A notifications daemon seemed most difficult to find back when I stopped using GNOME. I did without for a while, but eventually someone wrote dunst and my problem was solved. It's very easy, and is fairly configurable. Just start it in the background from your .xinitrc and all should be well.

dmenu is a very nice menu system with very few dependencies. dunst also seems to have based its funcion/look on dmenu. I mostly use it as a program launcher, but give it a list of possibilities and configure it the way you like and you can use it for pretty much any kind of selection.

dzen2 is another very versatile piece of software. It can be used to create a status bar. It has a funky syntax, but once you get the hang of it it's really cool. The most interesting part is that takes whatever you want it to show from stdin and parses it for its own syntax and that's about it. This means that it's pretty much configurable in any language.
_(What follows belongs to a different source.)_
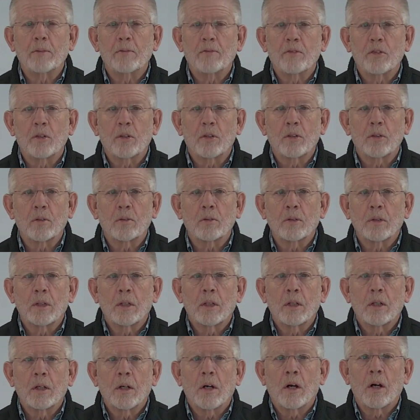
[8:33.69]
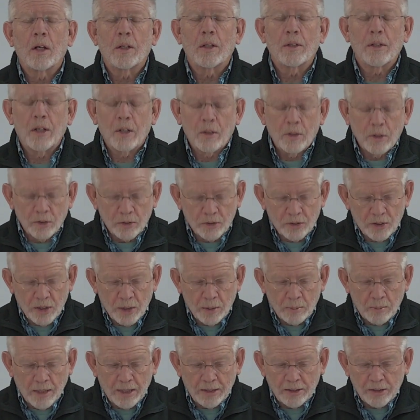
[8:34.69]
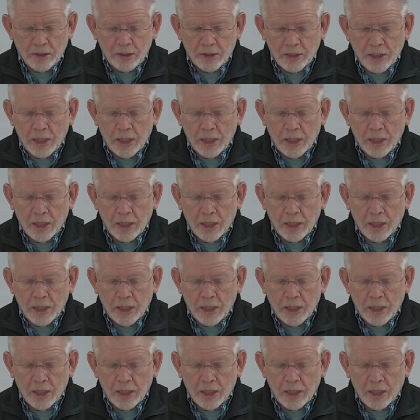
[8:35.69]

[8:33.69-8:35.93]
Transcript: if you're on there, you'll see a message.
A shell script might be most obvious, since piping input and output is really easy, but if you know your way around python, lisp, C or pretty much anything that can open pipes to other applications you can use that too.

If you have a window manager with some kind of IPC or another way to call commands through an external application, like the awesome-client for awesome you could also use xbindkeys, which offers a pretty nice way to configure your keybindings in a WM-independent way. If you have it compiled with support for guile it gets even cooler, because then you have a complete programming language to configure it with, which offers tricks like multi-level keybindings, kind of like Emacs (for example C-i w or C-i p b c and things like that).

That's most if what I've found that I still use. These don't replace everything a desktop environment offers, of course, but automounting is not something I miss a lot, though that too is possible, and I don't even remember anything else a desktop environment does. So I hope there is at least one interesting application you might use in here. If you know any others, feel free to let me know about them.